La ricorrente, inoltre, aveva contestato la sentenza impugnata nella parte in cui la stessa aveva ritenuto che ella non avesse assolto all'onere probatorio in ordine alla durata temporale della crisi coniugale.

La ripartizione dell'onere probatorio

La Corte di Cassazione, con ordinanza n. 35296/2023 (sotto allegata), ha esaminato la questione sottoposta alla sua attenzione, concernente in particolare la legittimità dell'addebito della separazione operato dalla Corte d'Appello, rigettando il ricorso proposto.

Rispetto alla suddetta circostanza il Giudice di legittimità ha anzitutto ricordato "il consolidato principio affermato da questa Corte secondo il quale grava sulla parte che richieda l'addebito della separazione l'onere di provare la relativa condotta e la sua efficacia causale nel rendere intollerabile la prosecuzione della convivenza, mentre è onere di chi eccepisce l'inefficacia dei fatti posti a fondamento della domanda nella determinazione dell'intollerabilità della convivenza provare le circostanze su cui l'eccezione si fonda, vale a dire l'anteriorità della crisi matrimoniale".

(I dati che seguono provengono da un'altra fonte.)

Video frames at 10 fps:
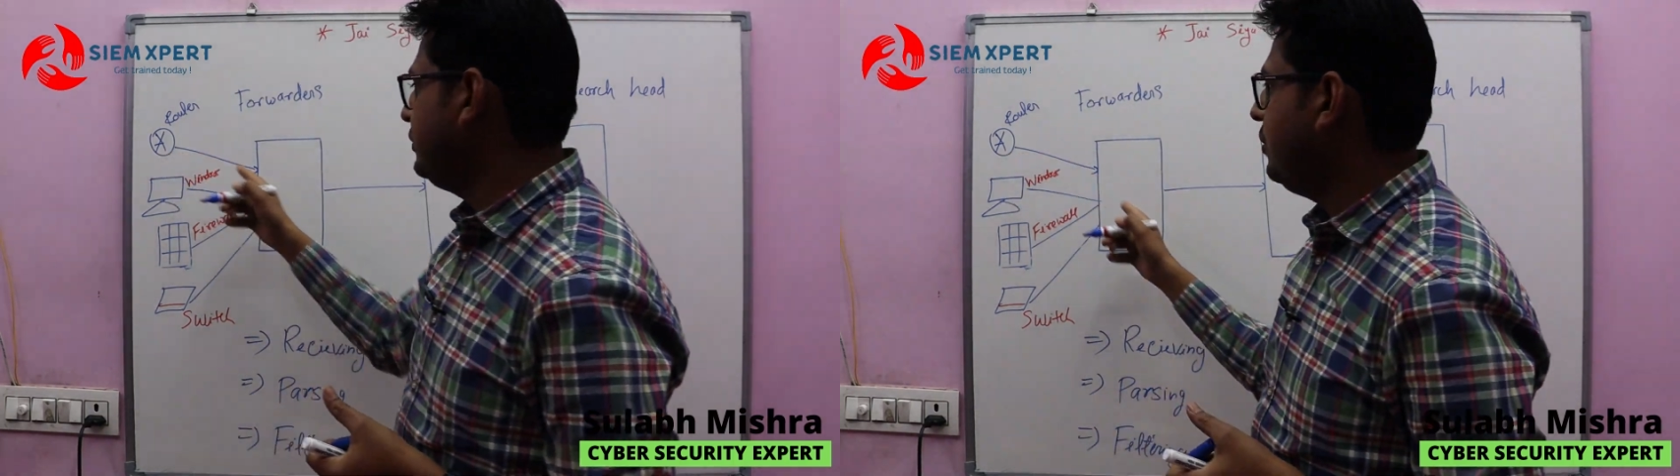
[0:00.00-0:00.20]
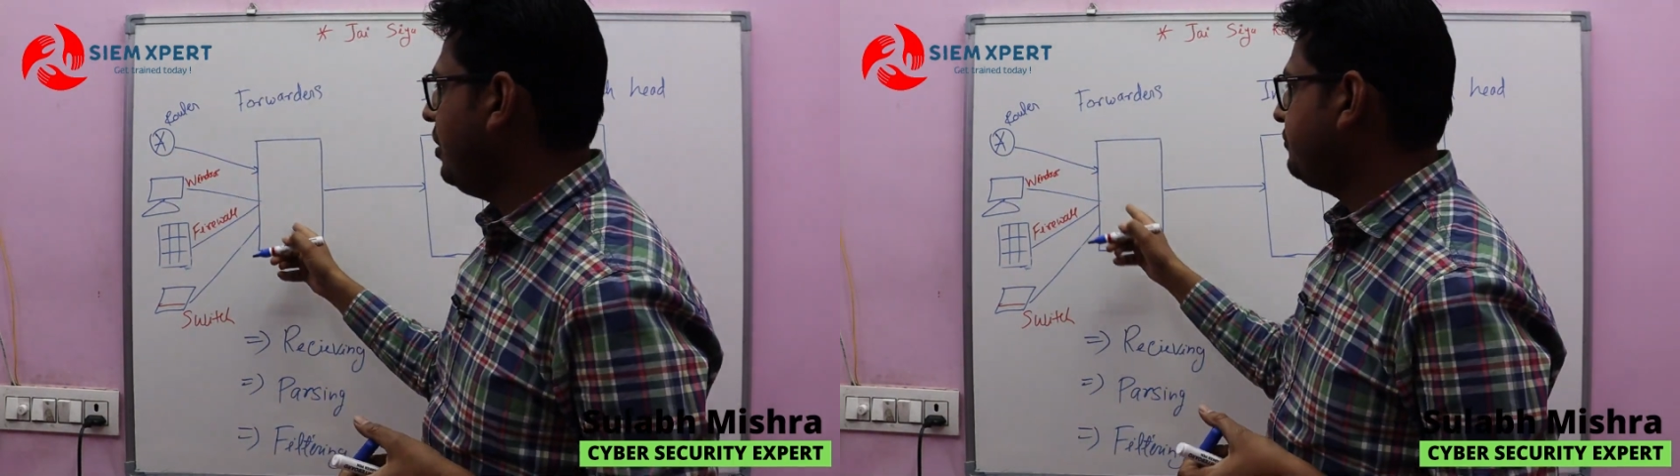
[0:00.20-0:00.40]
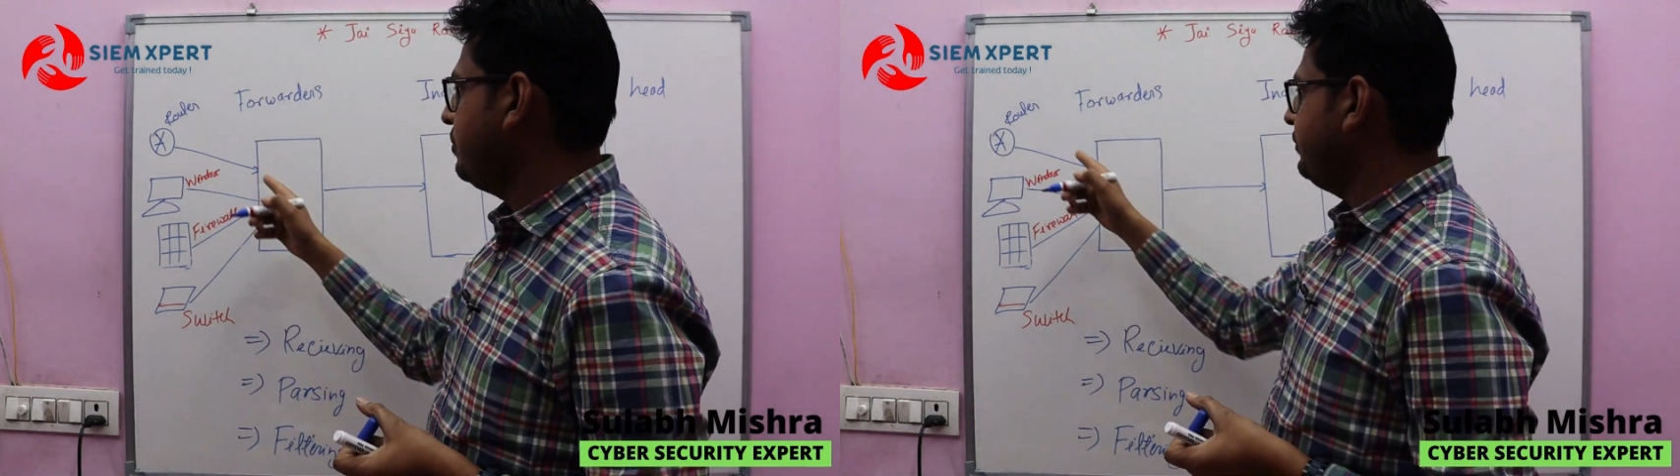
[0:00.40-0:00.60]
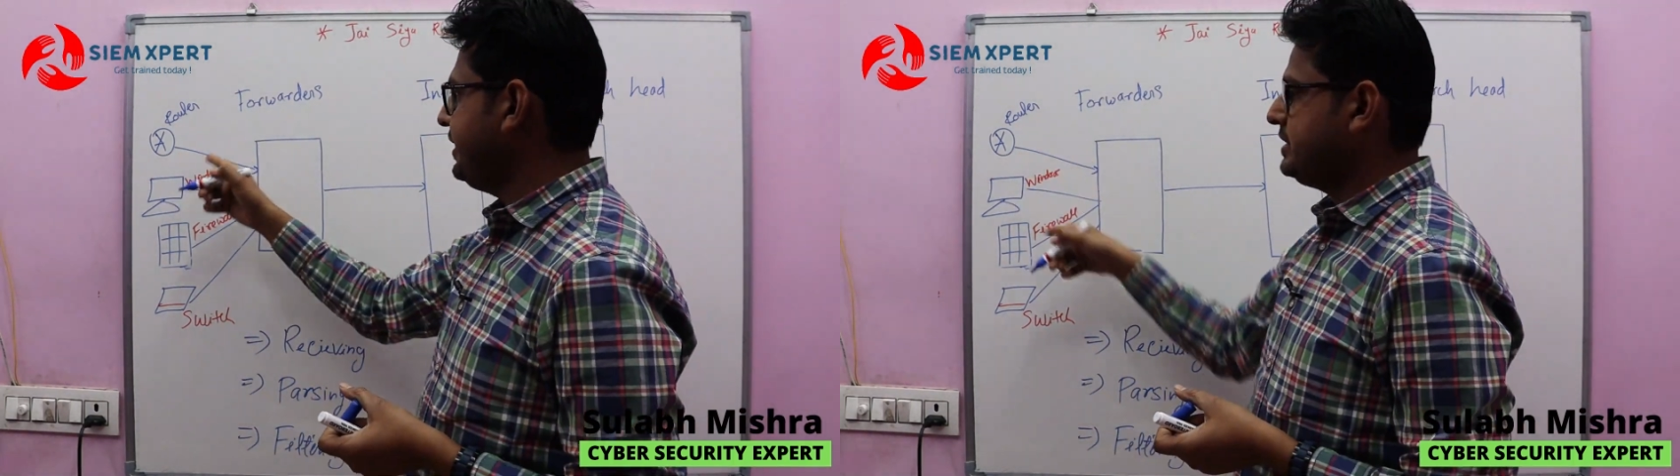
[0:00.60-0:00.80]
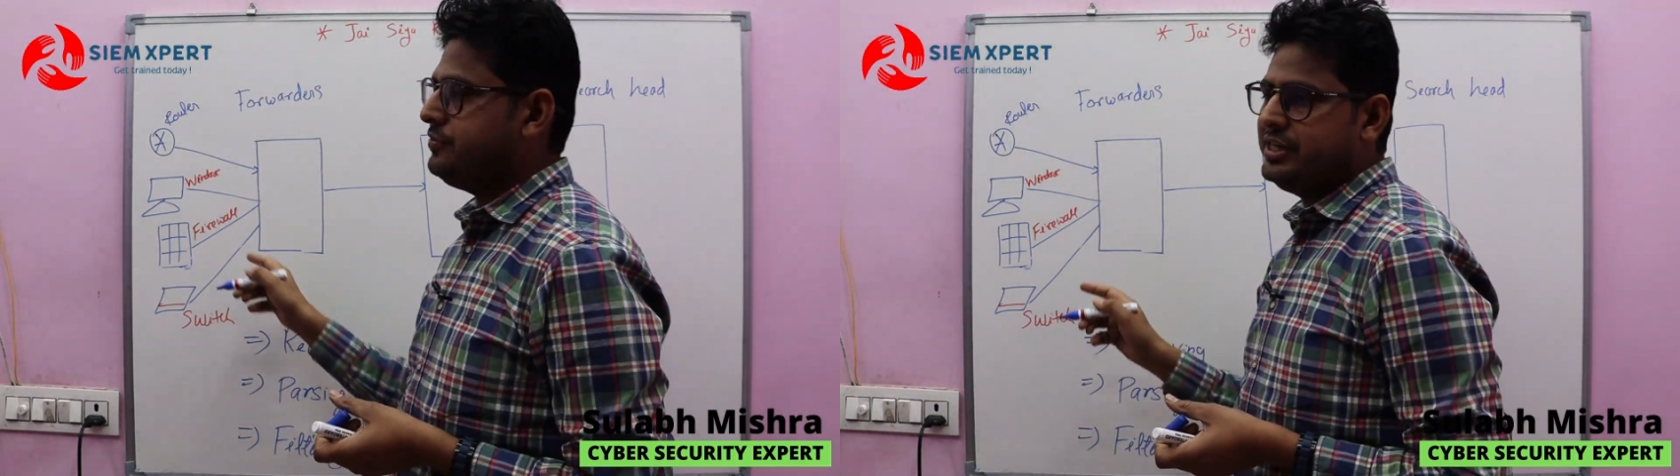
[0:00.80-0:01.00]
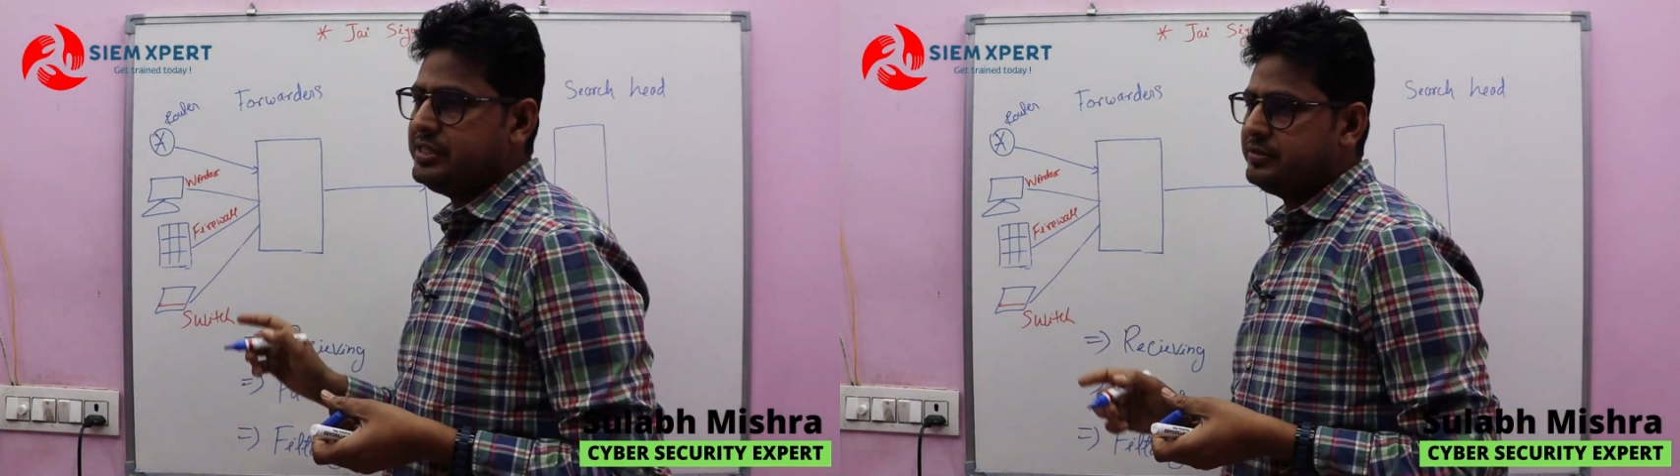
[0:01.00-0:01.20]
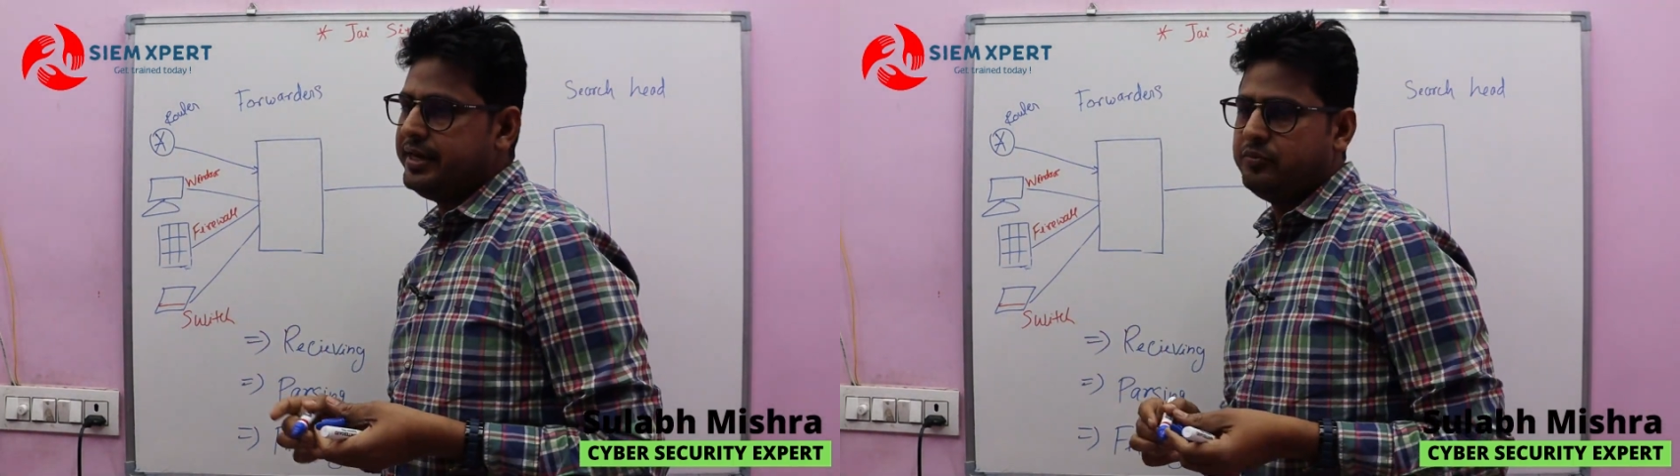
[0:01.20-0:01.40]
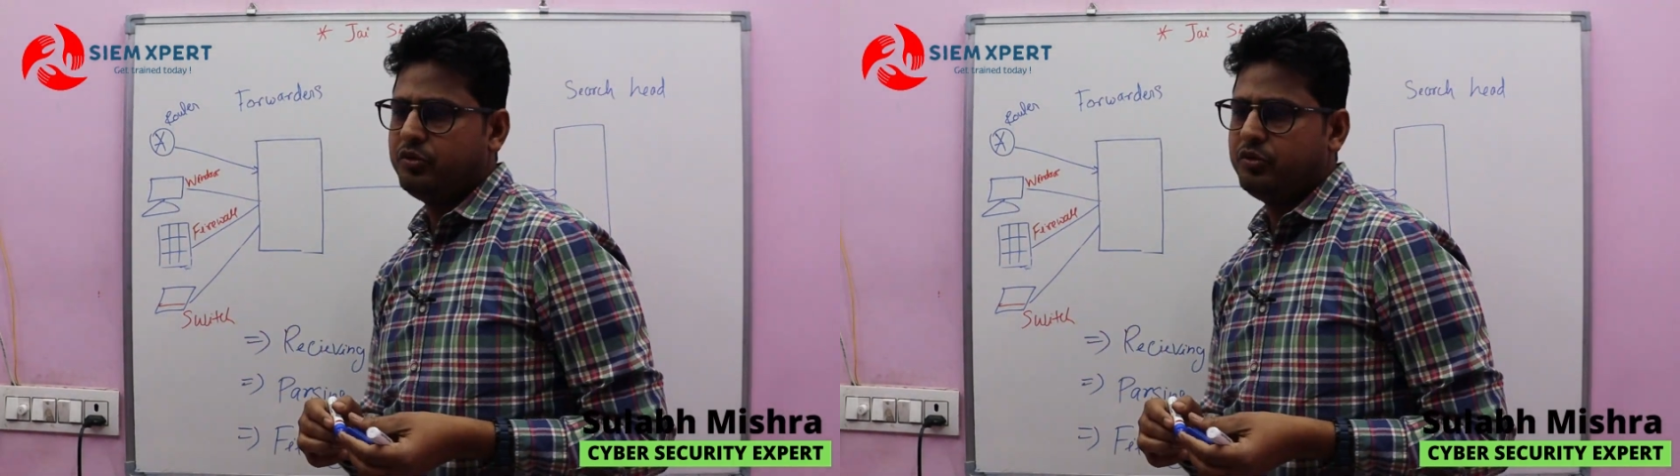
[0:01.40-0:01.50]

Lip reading: the log from various devices, right?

Ciò posto, prosegue la Corte, il Giudice di merito ha correttamente applicato tale principio, posto che dal giudizio era pacificamente emerso che "la moglie si è allontanata dalla casa familiare ed ha intrapreso una relazione extraconiugale, comportamenti che costituiscono violazione del dovere di coabitazione e del dovere di fedeltà, idonei, ciascuno di essi anche da solo, ed a maggior ragione se contestualmente attuati, a determinare l'addebito della separazione, a meno che il coniuge cui sono imputabili questi comportamenti non dimostri l'esistenza di una giusta causa o della loro inefficacia sulla crisi coniugale".

Invero, prosegue la Cassazione "la Corte d'appello ha adeguatamente spiegato (…) le ragioni per le quali ha ritenuto indimostrato che i comportamenti della moglie si innestassero su una crisi matrimoniale pregressa, dando particolare rilievo a taluni mezzi di prova e segnatamente alle conversazioni su chat, (…), alla circostanza che la convivenza era proseguita anche dopo la dedotta crisi (..), al tenore della testimonianza del fratello della ricorrente, che aveva mostrato sorpresa per la decisione di quest'ultima di lasciare il marito".

Sulla base du quanto sopra esposto, la Cassazione ha concluso il proprio esame, condividendo gli esiti cui era giunto il Giudice di secondo grado e ritenendo pertanto che la moglie, sulla quale gravava il relativo onere probatorio, non aveva fornito alcuna prova idonea a dimostrare il fatto che la crisi coniugale era precedente rispetto ai fatti alla stessa contestati, con la conseguenza che la separazione doveva considerarsi alla stessa addebitabile, conformemente a quanto statuito dalla Corte d'Appello.